====== Provided records

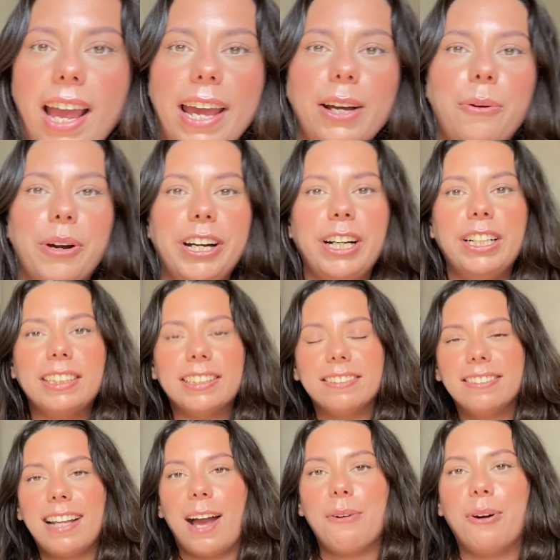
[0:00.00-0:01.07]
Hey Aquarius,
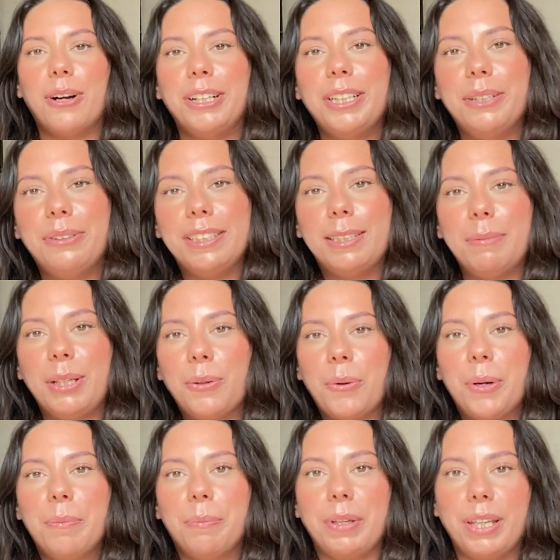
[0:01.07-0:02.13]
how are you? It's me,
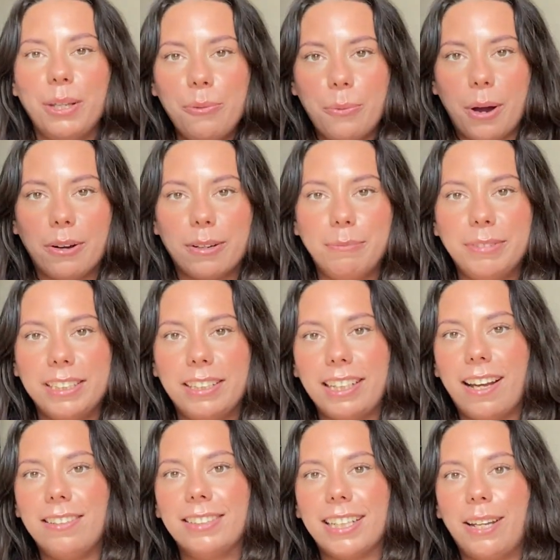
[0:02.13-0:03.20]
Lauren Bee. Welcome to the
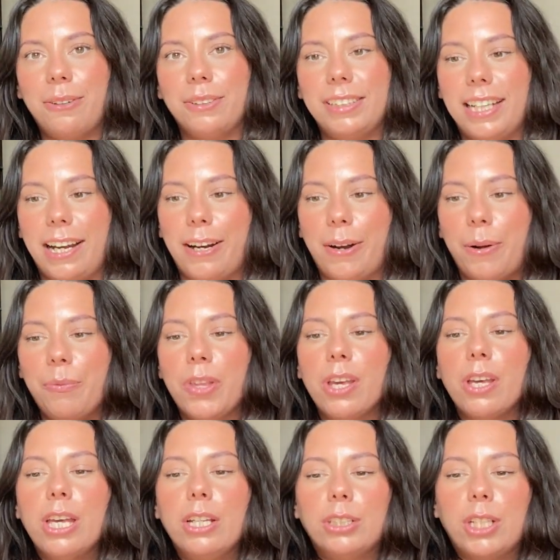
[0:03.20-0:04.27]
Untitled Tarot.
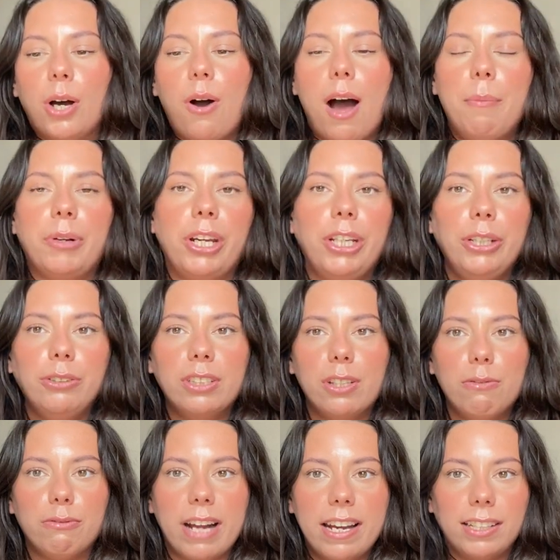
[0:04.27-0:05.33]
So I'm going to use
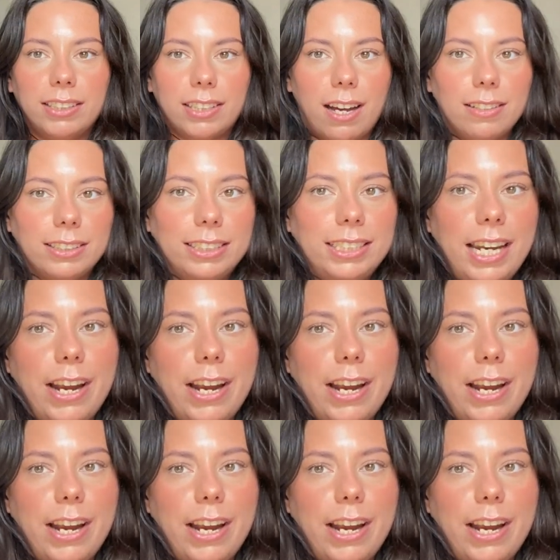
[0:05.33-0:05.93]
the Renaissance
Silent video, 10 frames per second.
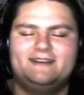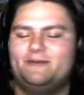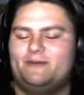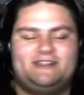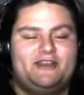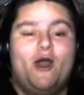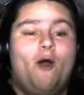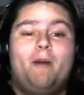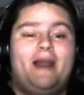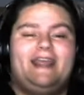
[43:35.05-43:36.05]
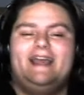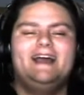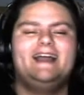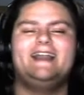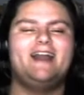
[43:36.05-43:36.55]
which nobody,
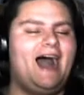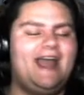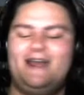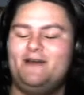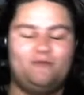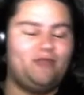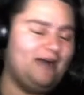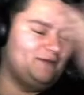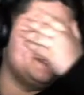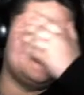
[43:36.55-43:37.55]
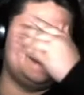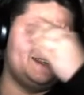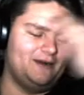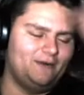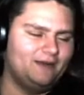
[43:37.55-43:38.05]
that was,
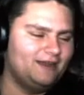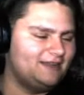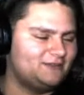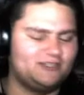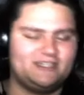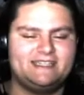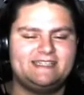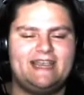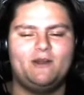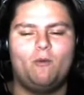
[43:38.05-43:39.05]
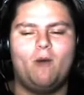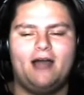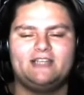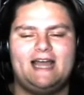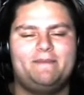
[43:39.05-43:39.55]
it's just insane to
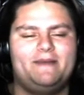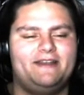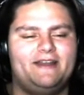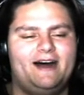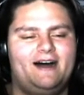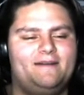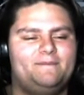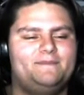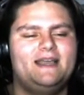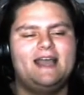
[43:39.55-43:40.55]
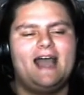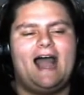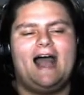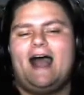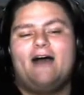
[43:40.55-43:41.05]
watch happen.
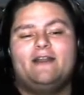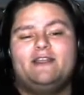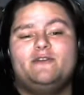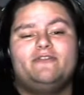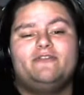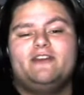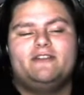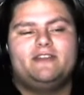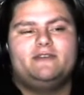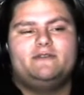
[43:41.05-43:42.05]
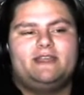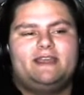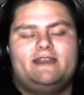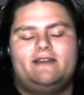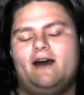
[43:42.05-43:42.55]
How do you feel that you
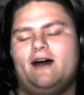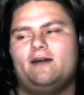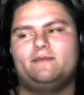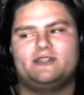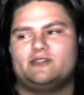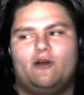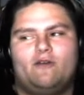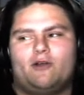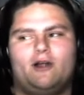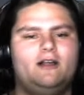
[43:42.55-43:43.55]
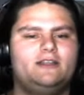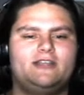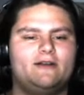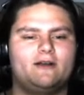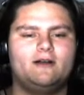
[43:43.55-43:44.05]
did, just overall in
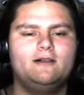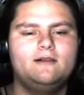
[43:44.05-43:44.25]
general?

============

### Work to complete:
Repeat the material above exactly; any picture in it is left out.

### Response below:
[0:00.00-0:01.07]
Hey Aquarius,
[0:01.07-0:02.13]
how are you? It's me,
[0:02.13-0:03.20]
Lauren Bee. Welcome to the
[0:03.20-0:04.27]
Untitled Tarot.
[0:04.27-0:05.33]
So I'm going to use
[0:05.33-0:05.93]
the Renaissance
Silent video, 10 frames per second.
[43:35.05-43:36.05]
[43:36.05-43:36.55]
which nobody,
[43:36.55-43:37.55]
[43:37.55-43:38.05]
that was,
[43:38.05-43:39.05]
[43:39.05-43:39.55]
it's just insane to
[43:39.55-43:40.55]
[43:40.55-43:41.05]
watch happen.
[43:41.05-43:42.05]
[43:42.05-43:42.55]
How do you feel that you
[43:42.55-43:43.55]
[43:43.55-43:44.05]
did, just overall in
[43:44.05-43:44.25]
general?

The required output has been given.